Elliot laughs. They are friends. It is this simple. 


Out of Body


x

My ex boyfriend was tall; but, perhaps out of respect for others shorter than him, was able to make himself, by optical illusion, (leaning,) into someone whose tallness was not a factor of his personality. I once told him, almost flirting, “I feel so bad for tall people. If you fall it’s such a long way down,” which in retrospect was almost a neg, a weird self conscious short person thing to say.

Let it be known, if he was a tree: Willow; he had long hair that used to fall down around my face like a curtain when we kissed. The first time we hung out (almost entirely alone,) he was visiting my college, having departed from the same institution a semester before. We watched the movie “Foodfight!”, together; in which Charlie Sheen plays Dex Dogtective: a cereal mascot come to life in an epic battle of the brands. It is known for its abysmal computer animation, but not for its plot, which under no circumstances can be followed, especially when the soft part of your arm is touching the soft part of your neighbor’s arm.

The first time we spent completely, entirely, alone, in my dorm room; we began to take off our shoes.

I said: “Okay. If you have a foot fetish, you have to tell me now.”

He said: “No, I don’t have a foot fetish, but I do crave Mommy’s milk.” 

He sounded dead serious. For a week I was partly convinced that I may have to brandish a nipple and speak in babytalk. This is a testament to how much I liked him. When I brought it up again, he was dismissive. “I was joking!” Oh. I can be very literal. 
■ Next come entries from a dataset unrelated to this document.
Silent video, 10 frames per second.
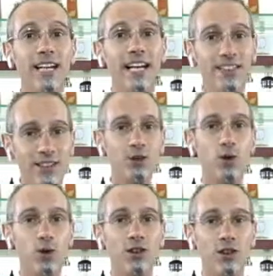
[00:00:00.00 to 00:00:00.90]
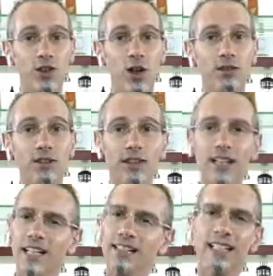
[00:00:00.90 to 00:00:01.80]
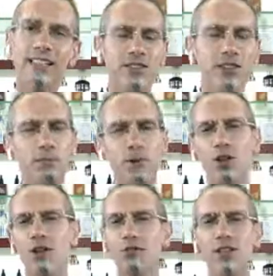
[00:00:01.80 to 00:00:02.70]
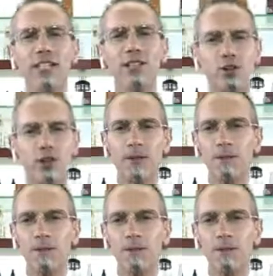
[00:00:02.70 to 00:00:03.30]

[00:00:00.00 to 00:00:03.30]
And this is what was discovered. Then there's a beautiful history.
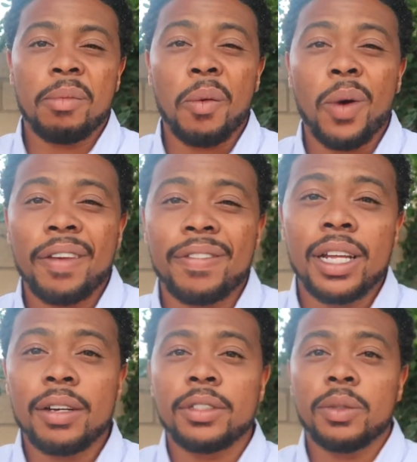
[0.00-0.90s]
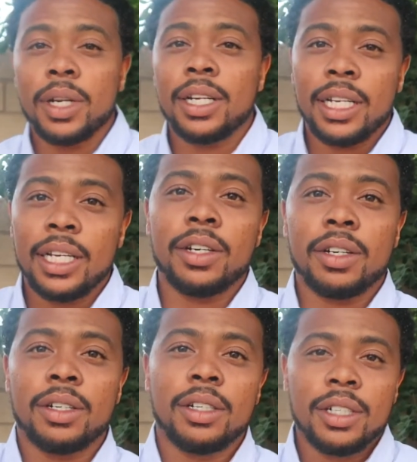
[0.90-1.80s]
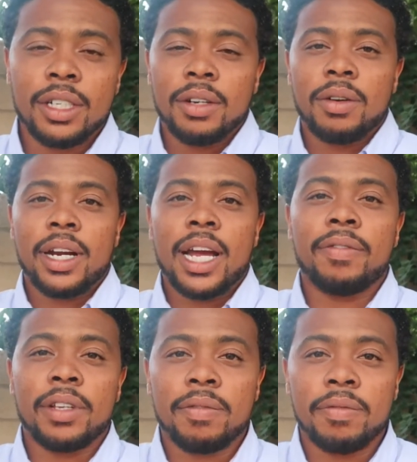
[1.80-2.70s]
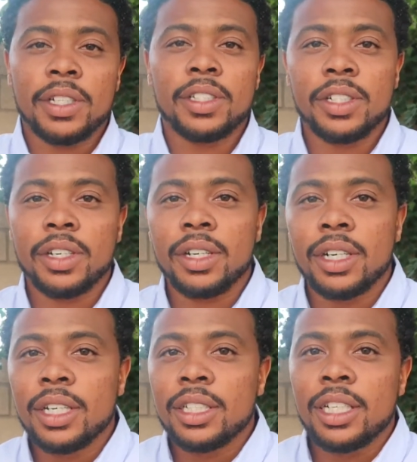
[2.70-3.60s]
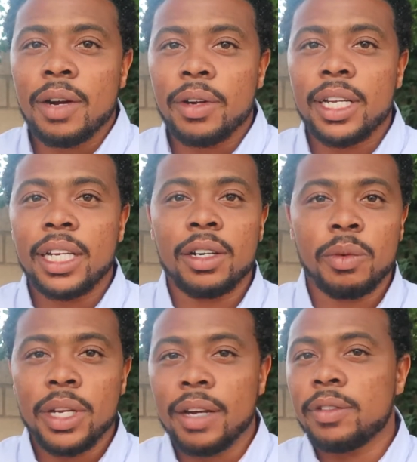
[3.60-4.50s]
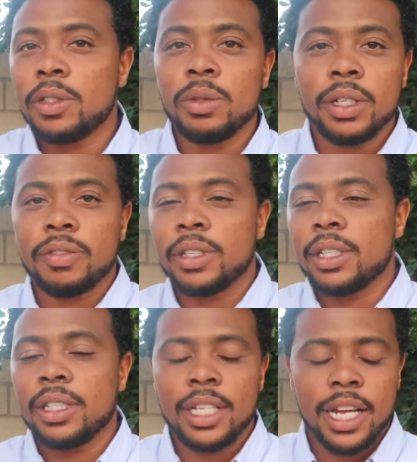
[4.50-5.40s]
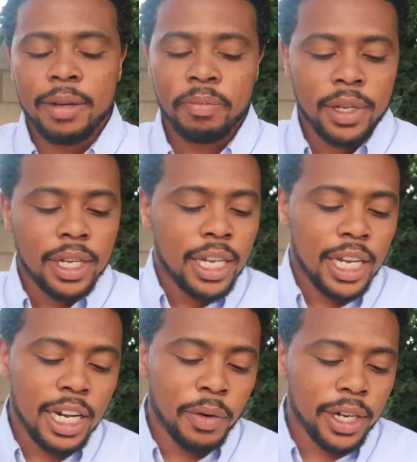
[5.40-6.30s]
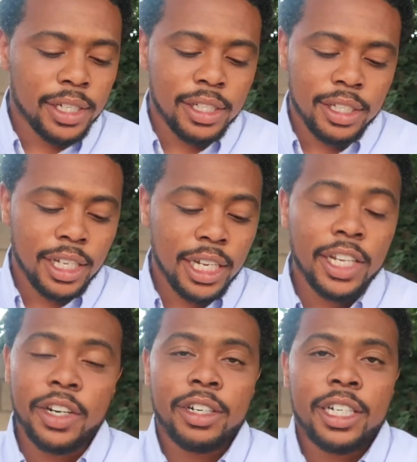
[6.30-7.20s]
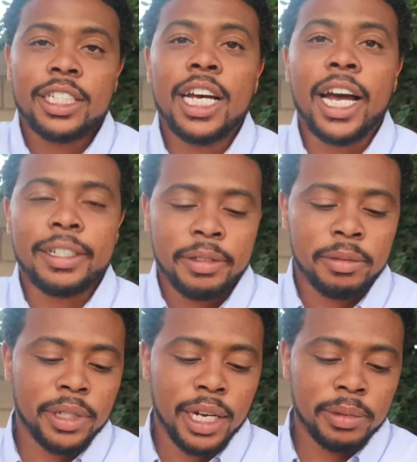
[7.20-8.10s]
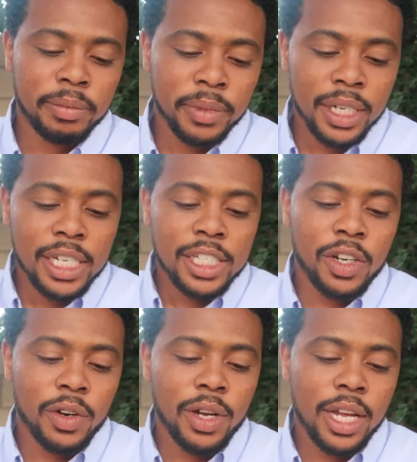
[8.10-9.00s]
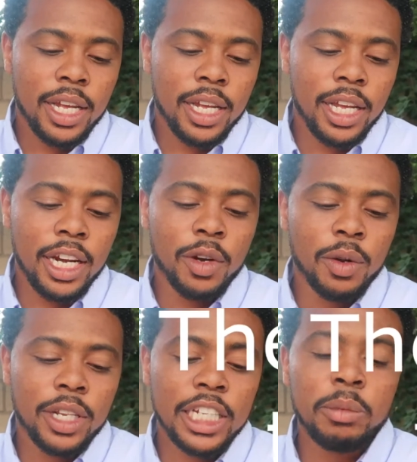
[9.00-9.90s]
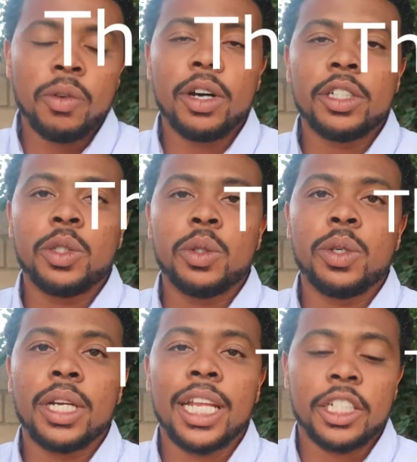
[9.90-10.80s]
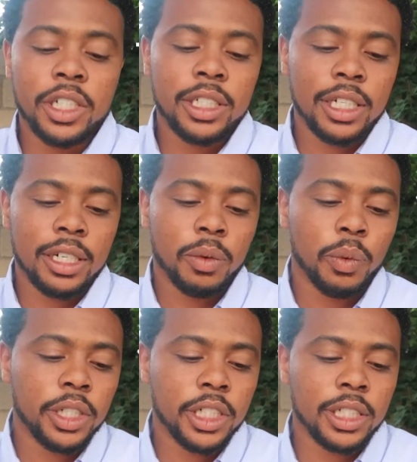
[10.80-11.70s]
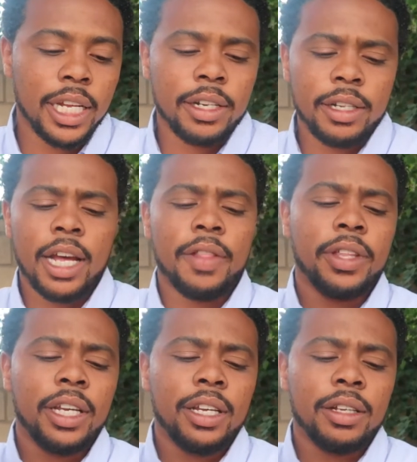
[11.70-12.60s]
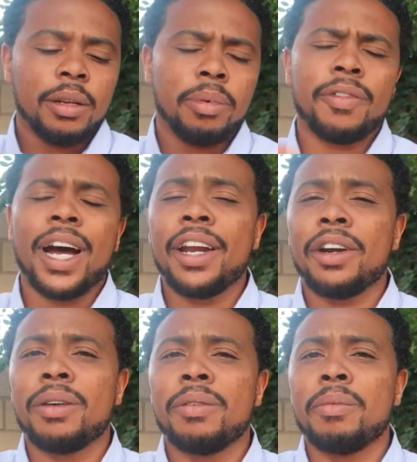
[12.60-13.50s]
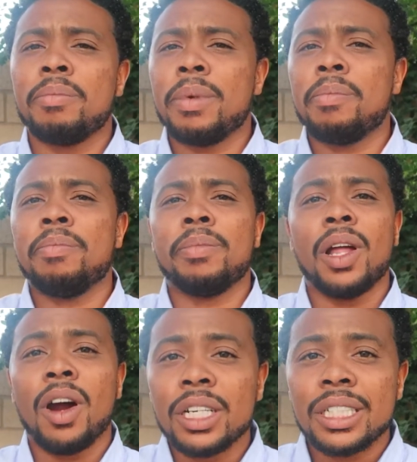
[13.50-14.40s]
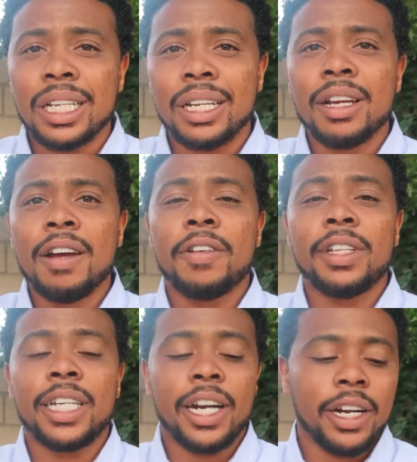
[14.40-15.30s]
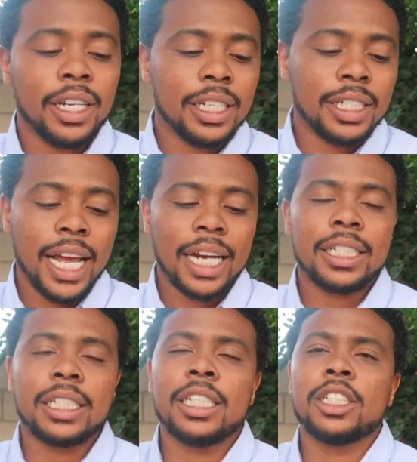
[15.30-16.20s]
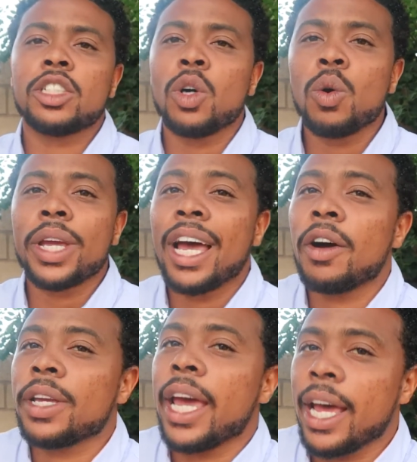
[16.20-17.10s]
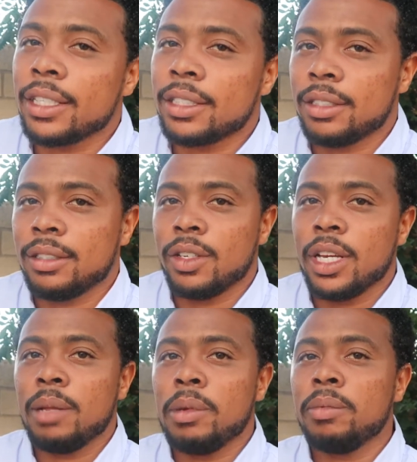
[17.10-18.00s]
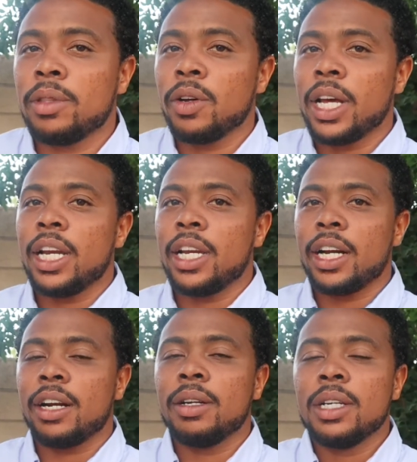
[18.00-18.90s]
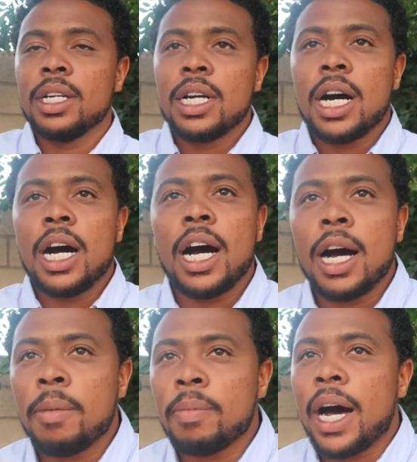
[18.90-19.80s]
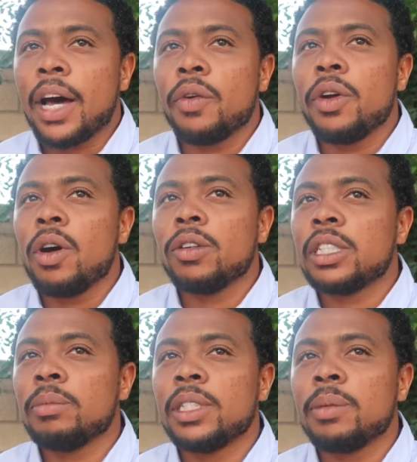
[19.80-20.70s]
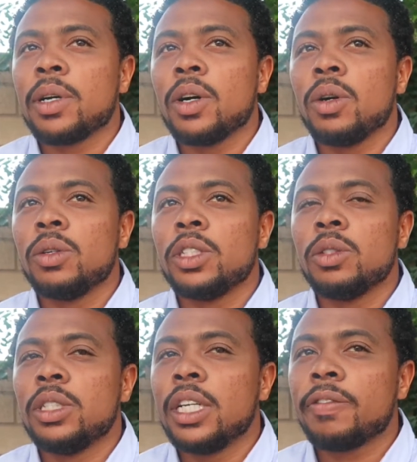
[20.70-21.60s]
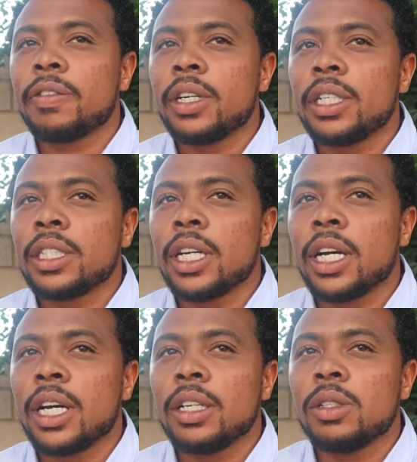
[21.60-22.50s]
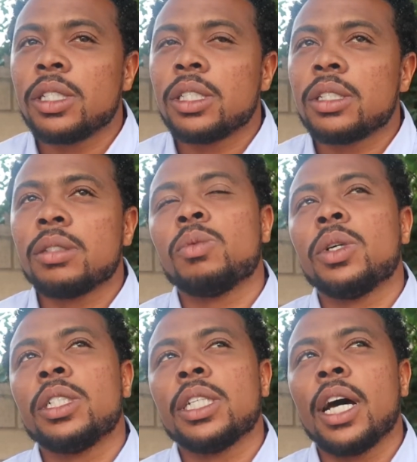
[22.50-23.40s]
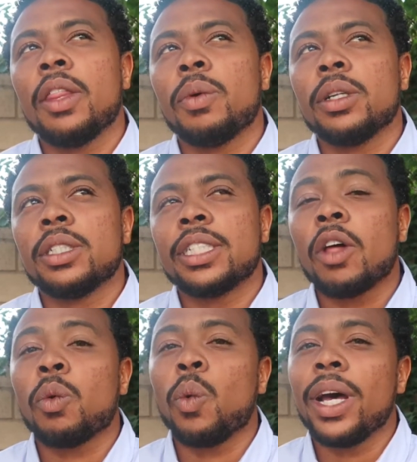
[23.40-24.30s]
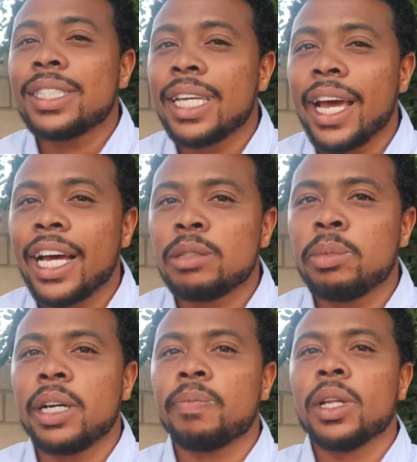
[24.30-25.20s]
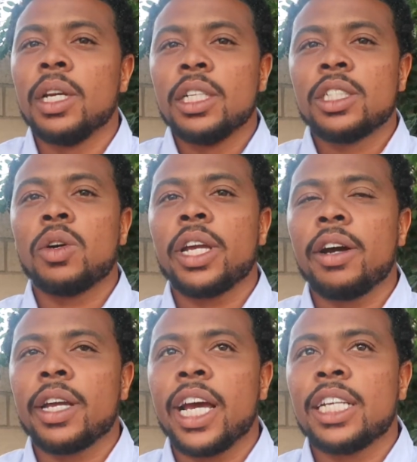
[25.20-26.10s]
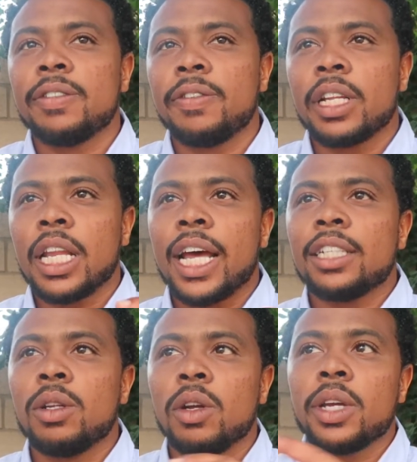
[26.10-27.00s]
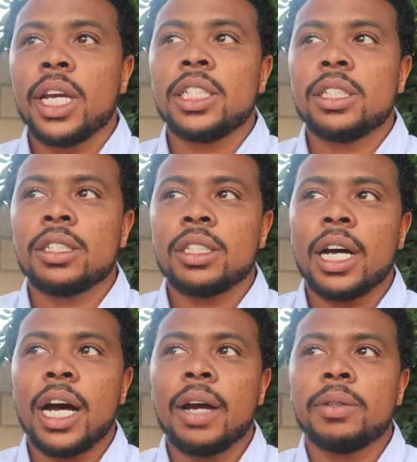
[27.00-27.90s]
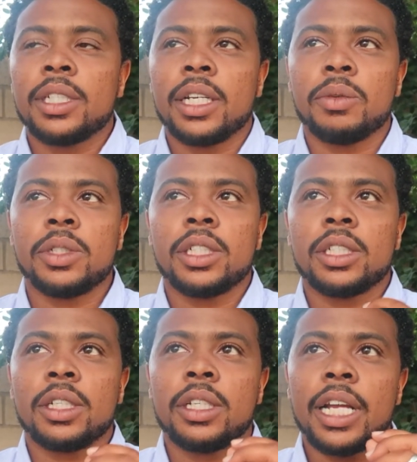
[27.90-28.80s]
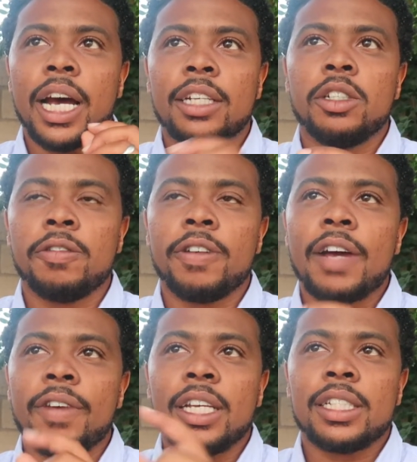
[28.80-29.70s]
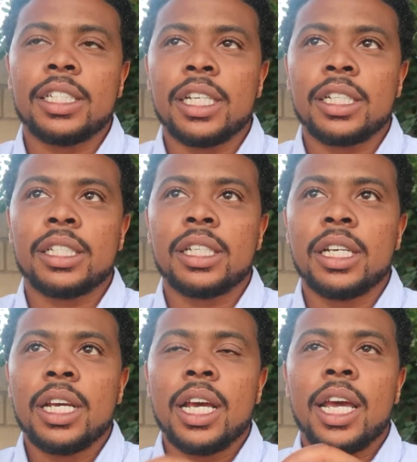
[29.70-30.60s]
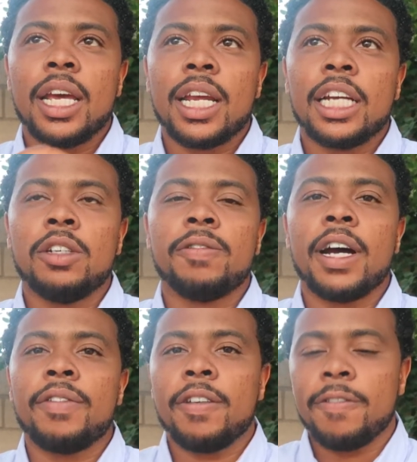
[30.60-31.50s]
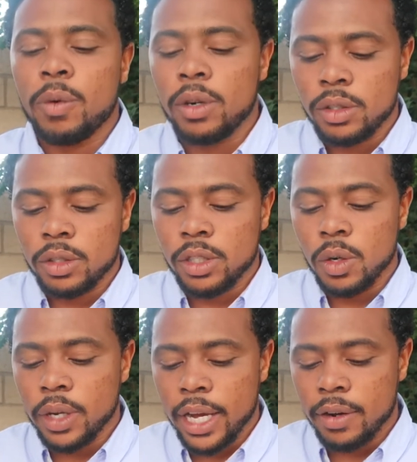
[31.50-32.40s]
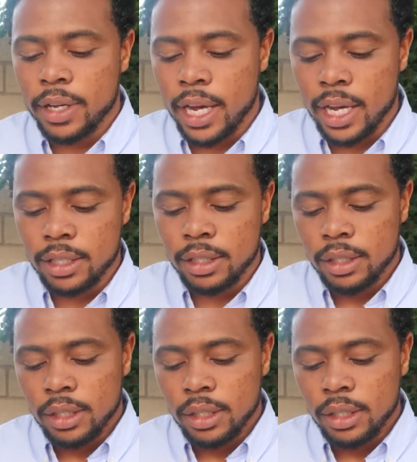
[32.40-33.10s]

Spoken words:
My wife loves to run the heater. All right, I have to convince her to not run the heater. We have 2 different, anyways, the heater is hot sometimes. So anywho, let's move on to electricity, which is, and the provider largely for this area is actually SoCal Gas. Okay, let me throw that in there. I don't know, some zip codes use different, what is the other one? Southwest Gas, but SoCal Gas for the last 2 locations I was in, which is 92586 and 92584. So SoCal Gas.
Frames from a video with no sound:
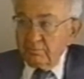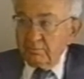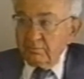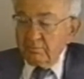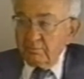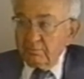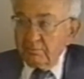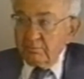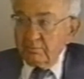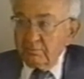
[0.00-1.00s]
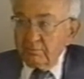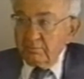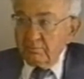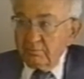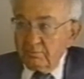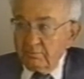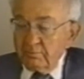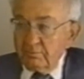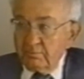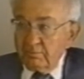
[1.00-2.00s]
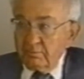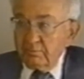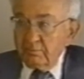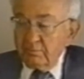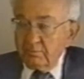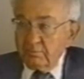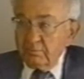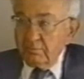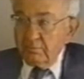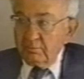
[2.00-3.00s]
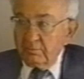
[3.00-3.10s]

and Grant were doing a lot of CLE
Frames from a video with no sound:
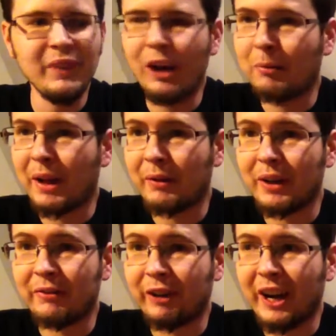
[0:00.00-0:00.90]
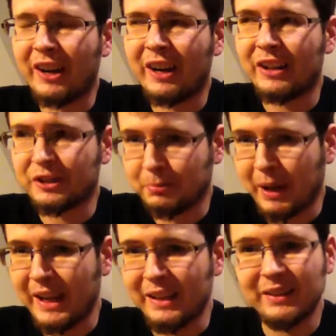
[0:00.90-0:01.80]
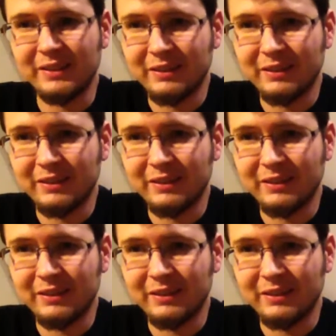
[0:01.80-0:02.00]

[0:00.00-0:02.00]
oh, by the way, Fire and Spike,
But he liked me. He told me he had dreams about me. At many moments I felt myself caught in the beam of his gaze, conscious of being imperfect. Undressing, sometimes. When his face came too close – “too close” which always seems to be the distance needed for kissing. I have seen myself up close; the patches in my makeup, how small my eyes become without liner; the same I’ve worn since I was 15. I know men must have these same thoughts about themselves, but the romantic idea is always that they don’t. That men enter a space and map the room, and occupy it exactly as it should be occupied. 

I would like to think that this is that easy: that women have bodies and men don’t, or don’t know they do, or don’t know they have to. That, unlike me, men know what to do with their arms. But I know this to be untrue. My first boyfriend, in high school, could become so anxious as to be unable to bend his arms. He held them slightly away from his body. The action seemed protective. If you have ever watched a man under the age of 25 cross in front of you, alone, on the street, you can see almost a heat map of tension; there in his shoulders, there in his knees. With a larger body comes all sorts of new variables. You are not supposed to be large, in this world, even if it isn’t fat, per se. I imagine the sprawl of my semi-suburbia in miniature, like the diorama in Beetlejuice, and each time I enter a store or walk down the street, I imagine a man with a pair of tweezers, trying to fit me in. His hand is shaking, I can feel it. I am shaking; threatened constantly by others’ eyes. 

We are all meant to be dollike: to the powers that be, we are dolls. Dolls have no genitalia. The more I see the body as a gendered thing the more miserable I grow. None of the men I’ve been involved with have loved their bodies, either. If you cannot find a way to exist without feeling your body doesn’t, there is no moment of relaxation. This is how even sex became, or perhaps always was, unbearable for me.